Specific uses varied based on the type of organism involved. We found that studies using online species records were most common for plants. However, the average vertebrate species may generally be more suitable for distribution study because vertebrates are less diverse and many collections are completely digitized. The most active citizen scientist communities focus on bird observations (eBird), and data for individual vertebrate species are more likely to contain enough records for accurate distribution models. Conservation studies are also more common for vertebrates, likely because they are disproportionately represented in threat assessments. In contrast, highly diverse invertebrates are more likely to be the subject of foundational biodiversity studies, such as taxonomy, barcoding, and data papers.
An example of bird specimens kept behind the scenes at the Field Museum, with tags telling what species they are, where they were collected, and when. Credit: Field Museum
Current problems with biodiversity data reuse highlight areas for improvement and outreach.
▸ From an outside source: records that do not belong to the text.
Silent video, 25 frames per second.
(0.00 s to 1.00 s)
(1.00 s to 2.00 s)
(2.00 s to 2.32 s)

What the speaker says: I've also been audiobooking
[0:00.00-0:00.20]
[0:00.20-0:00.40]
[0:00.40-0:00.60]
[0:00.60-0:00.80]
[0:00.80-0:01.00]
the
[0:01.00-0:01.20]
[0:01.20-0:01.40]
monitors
A high proportion of papers in our study did not sufficiently cite databases, and many databases were no longer accessible at the time of this work. Continued efforts in data preservation and promoting best practices in data citation are essential for advancing scientific reproducibility and encouraging publication of high-quality biodiversity data. Only 69% of papers in our dataset addressed one or more aspects of data quality, which is low considering common errors and biases known to exist in opportunistic datasets. Most of these update nomenclature using online sources and correct spatial errors; potential errors and biases that require expert input are less often addressed. Improving automated solutions to flag errors and efficient mechanisms to report and correct data quality issues will be essential for advancing the relevance and broadest use of species occurrence data.
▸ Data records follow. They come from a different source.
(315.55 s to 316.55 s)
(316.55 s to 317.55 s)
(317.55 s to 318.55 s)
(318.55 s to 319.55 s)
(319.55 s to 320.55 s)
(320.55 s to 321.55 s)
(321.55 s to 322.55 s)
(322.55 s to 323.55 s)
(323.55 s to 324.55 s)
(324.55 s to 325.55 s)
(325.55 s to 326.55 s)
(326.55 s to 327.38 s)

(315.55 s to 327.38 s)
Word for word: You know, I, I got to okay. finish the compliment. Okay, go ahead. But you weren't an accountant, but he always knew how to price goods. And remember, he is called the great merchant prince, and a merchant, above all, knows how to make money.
Despite great progress, we are still in the initial stages of compiling biodiversity data globally, and across taxonomic groups. New approaches that integrate data types are restricted to certain plants and animals, and regions with higher numbers of quality records. We still have work to do in promoting digitization of biocollections data; this is particularly true for insects, which have the highest number of species and specimens. Continued data publication, enhancement, and quality control efforts are necessary to make biodiversity science more efficient and relevant in our fast-changing environment.